Military Governor of Benue State
- In office July 1978 – 1 October 1979
- Preceded by: Abdullahi Shelleng
- Succeeded by: Aper Aku

Personal details
- Born: 14 September 1941 Offa, Colony and Protectorate of Nigeria
- Died: 23 June 2024 (aged 82)

= Adebayo Lawal =

Nigerian politician and Air Force officer (1941–2024)

Group Captain Adebayo Hamed Lawal (14 September 1941 – 23 June 2024) was Governor of Benue State, Nigeria from July 1978 to October 1979 during the military regime of General Olusegun Obasanjo.

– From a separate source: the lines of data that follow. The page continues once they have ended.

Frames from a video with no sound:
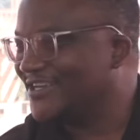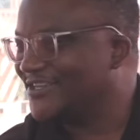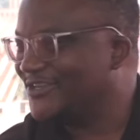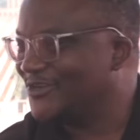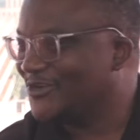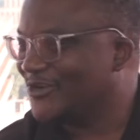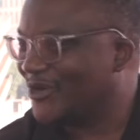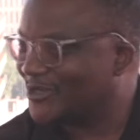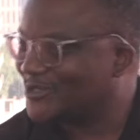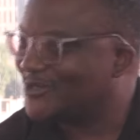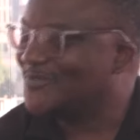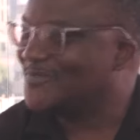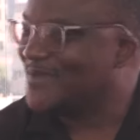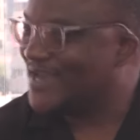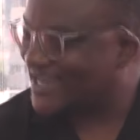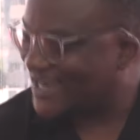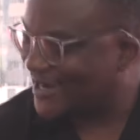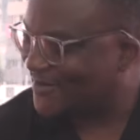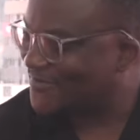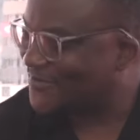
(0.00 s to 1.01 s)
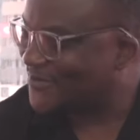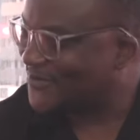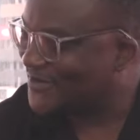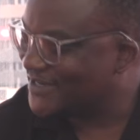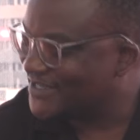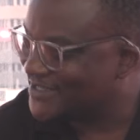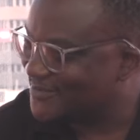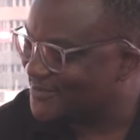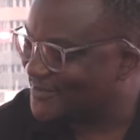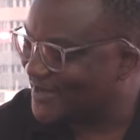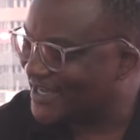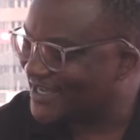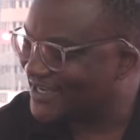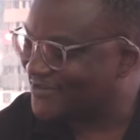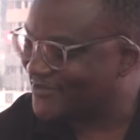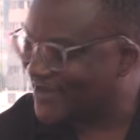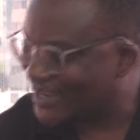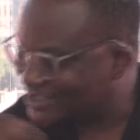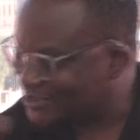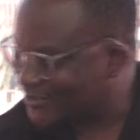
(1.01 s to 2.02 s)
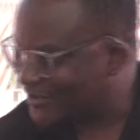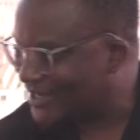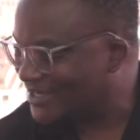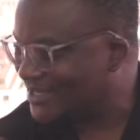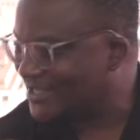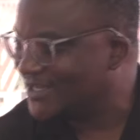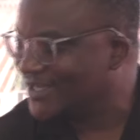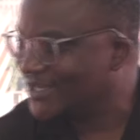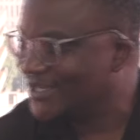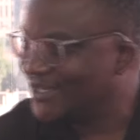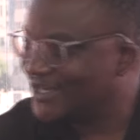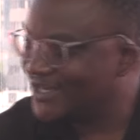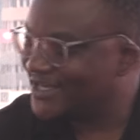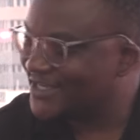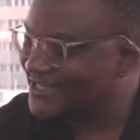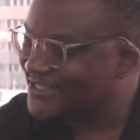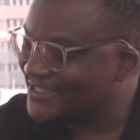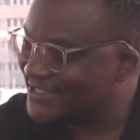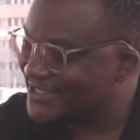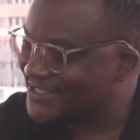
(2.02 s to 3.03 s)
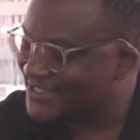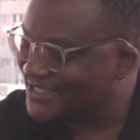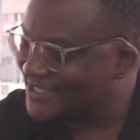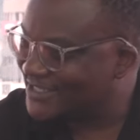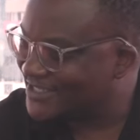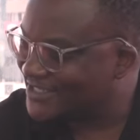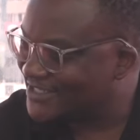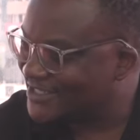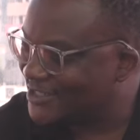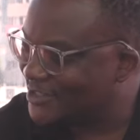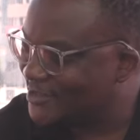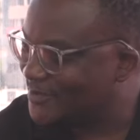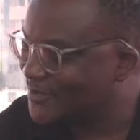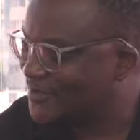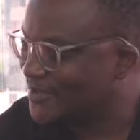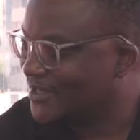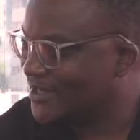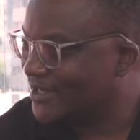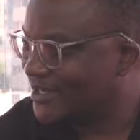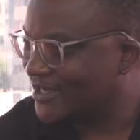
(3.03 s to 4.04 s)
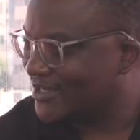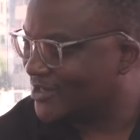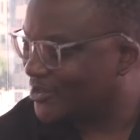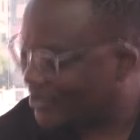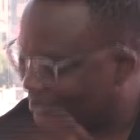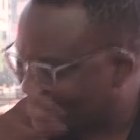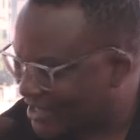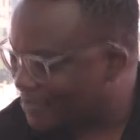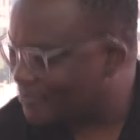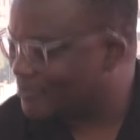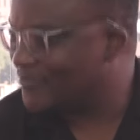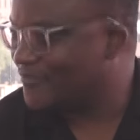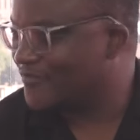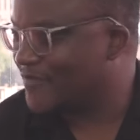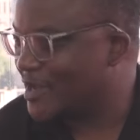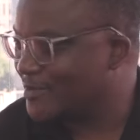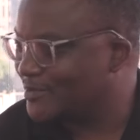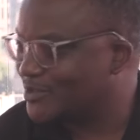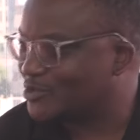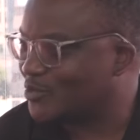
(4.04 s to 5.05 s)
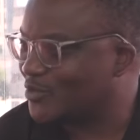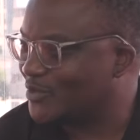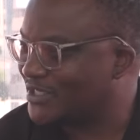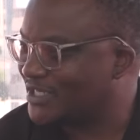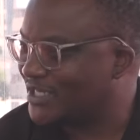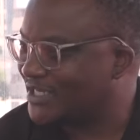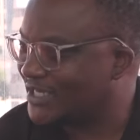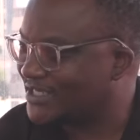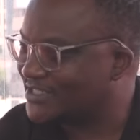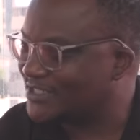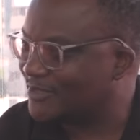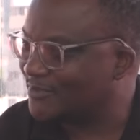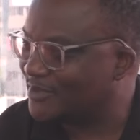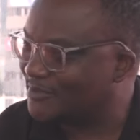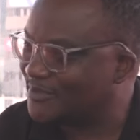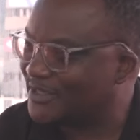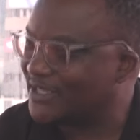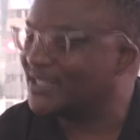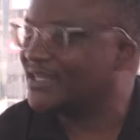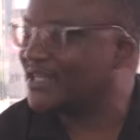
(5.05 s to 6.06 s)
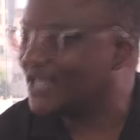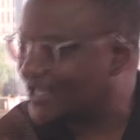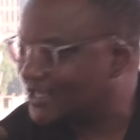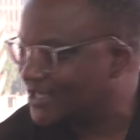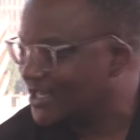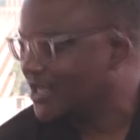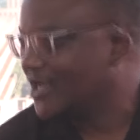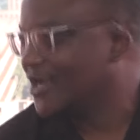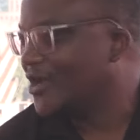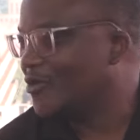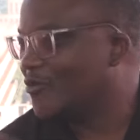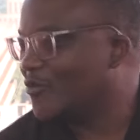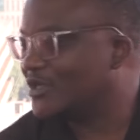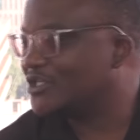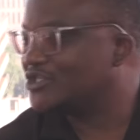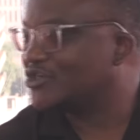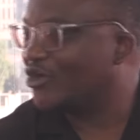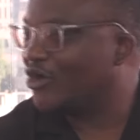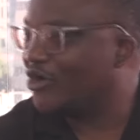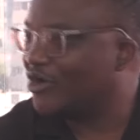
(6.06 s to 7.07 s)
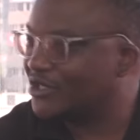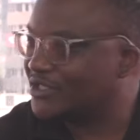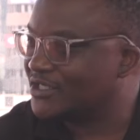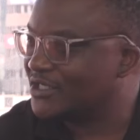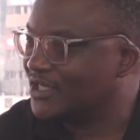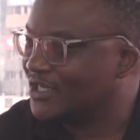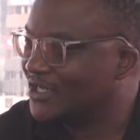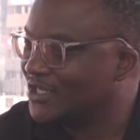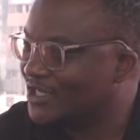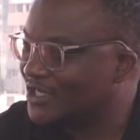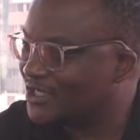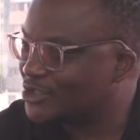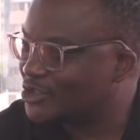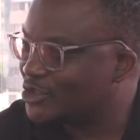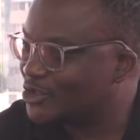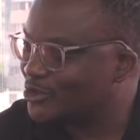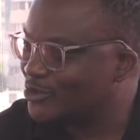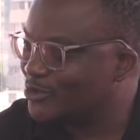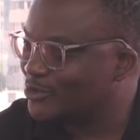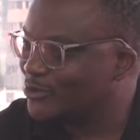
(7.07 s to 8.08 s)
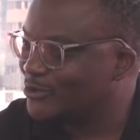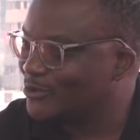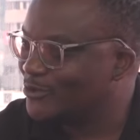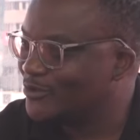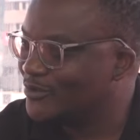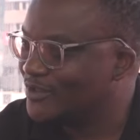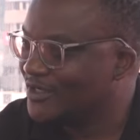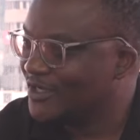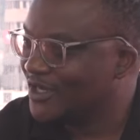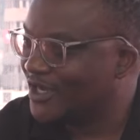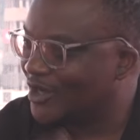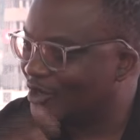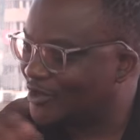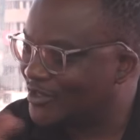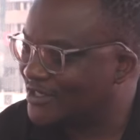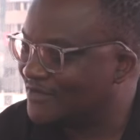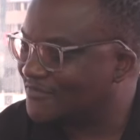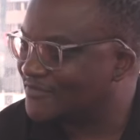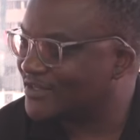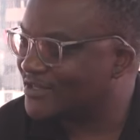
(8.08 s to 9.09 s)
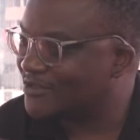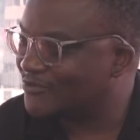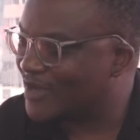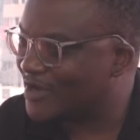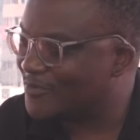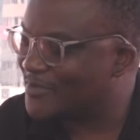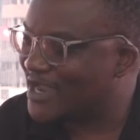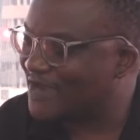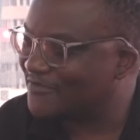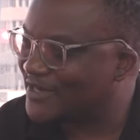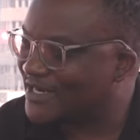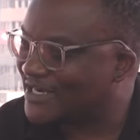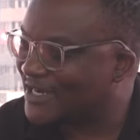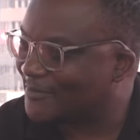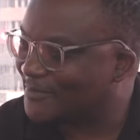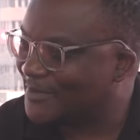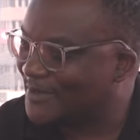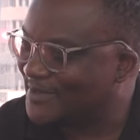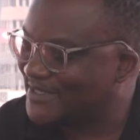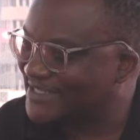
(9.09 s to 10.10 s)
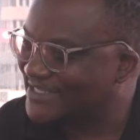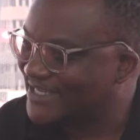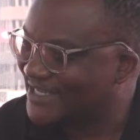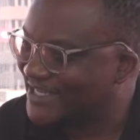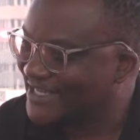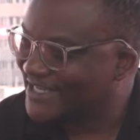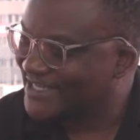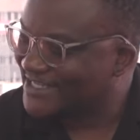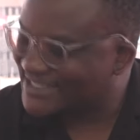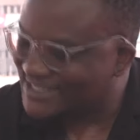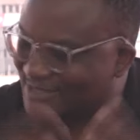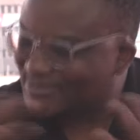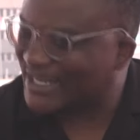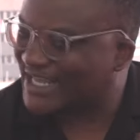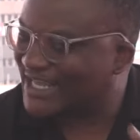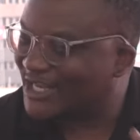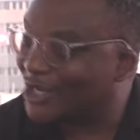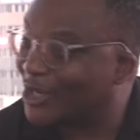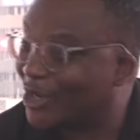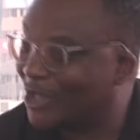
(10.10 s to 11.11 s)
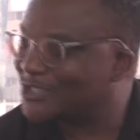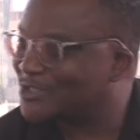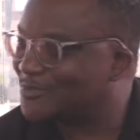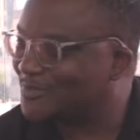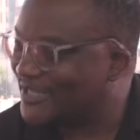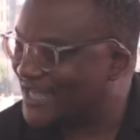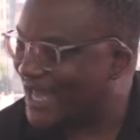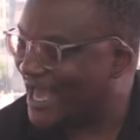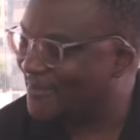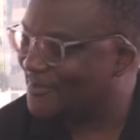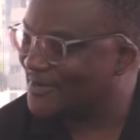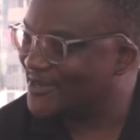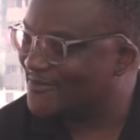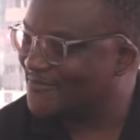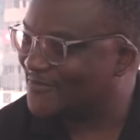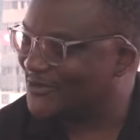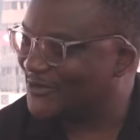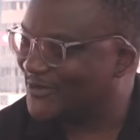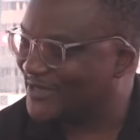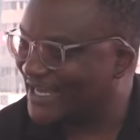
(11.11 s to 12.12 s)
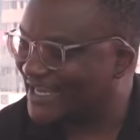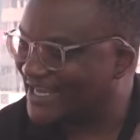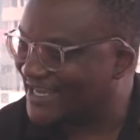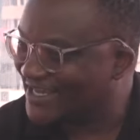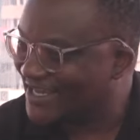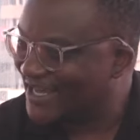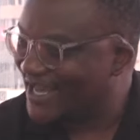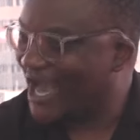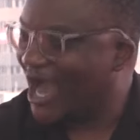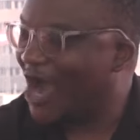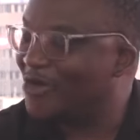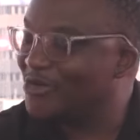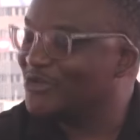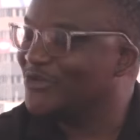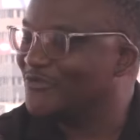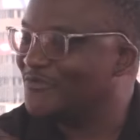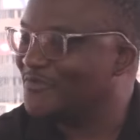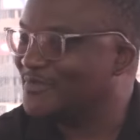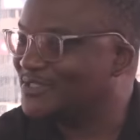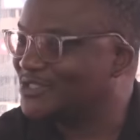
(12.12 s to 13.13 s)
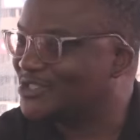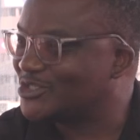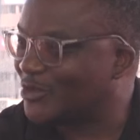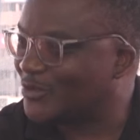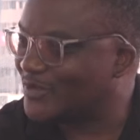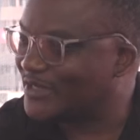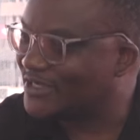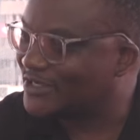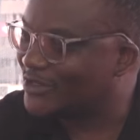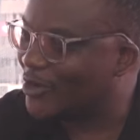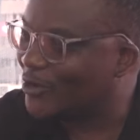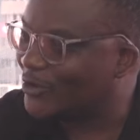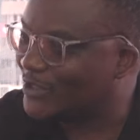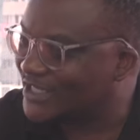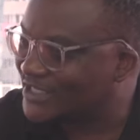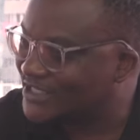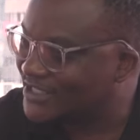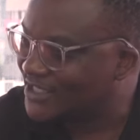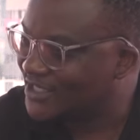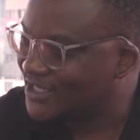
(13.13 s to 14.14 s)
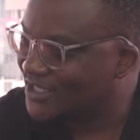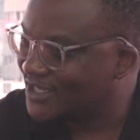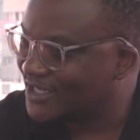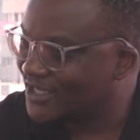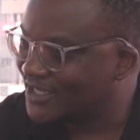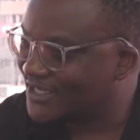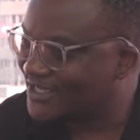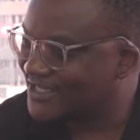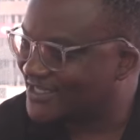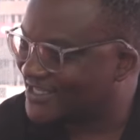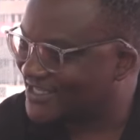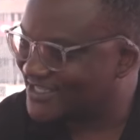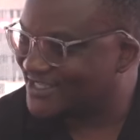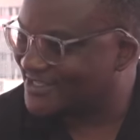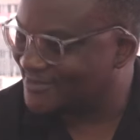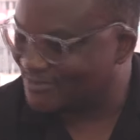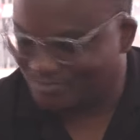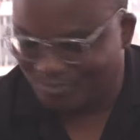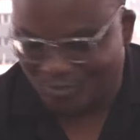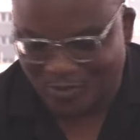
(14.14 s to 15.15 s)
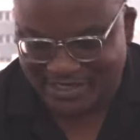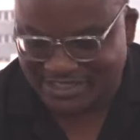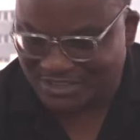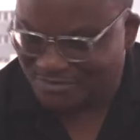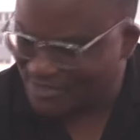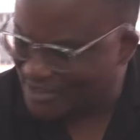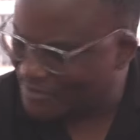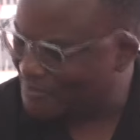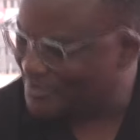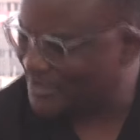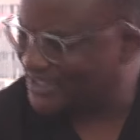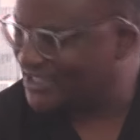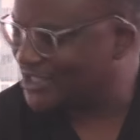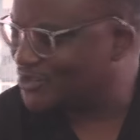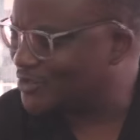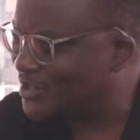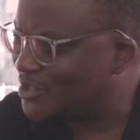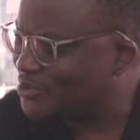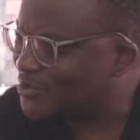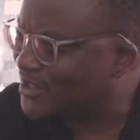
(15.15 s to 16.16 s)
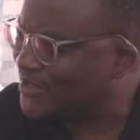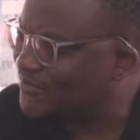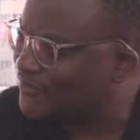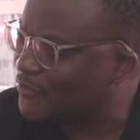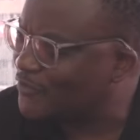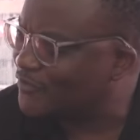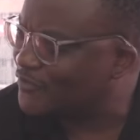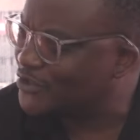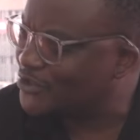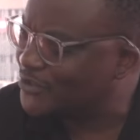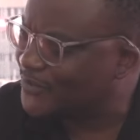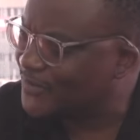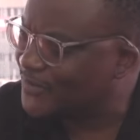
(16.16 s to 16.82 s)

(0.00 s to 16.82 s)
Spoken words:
you got to make up for it by graduating to the senior team, got that famous win against Namibia, and then went on to lift the Rugby Africa Cup. I mean, it seems like a lot's been happening for you. Like, how you've been soaking it all in, this what has been a busy 2024 for you?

Adebayo Hamed Lawal was born in Offa, in present-day Kwara State. He attended Government College, Ibadan (1955–1962). He enlisted in the Nigerian Airforce in 1963 and was trained as a Military Pilot in West Germany, graduating in 1964.
Postings included Commander, Port Harcourt Base (1969–1970), Commander Kano Base (1972–1973) and (1975–1977) and Commander,
Makurdi Base (1977–1978).

He was appointed Military Governor of Benue State in July 1978, holding the position until October 1979.
He oversaw the peaceful transition from military rule to civil rule, handing over power to the National Party of Nigeria candidate Aper Aku on 1 October 1979.

Lawal died on 23 June 2024, at the age of 83.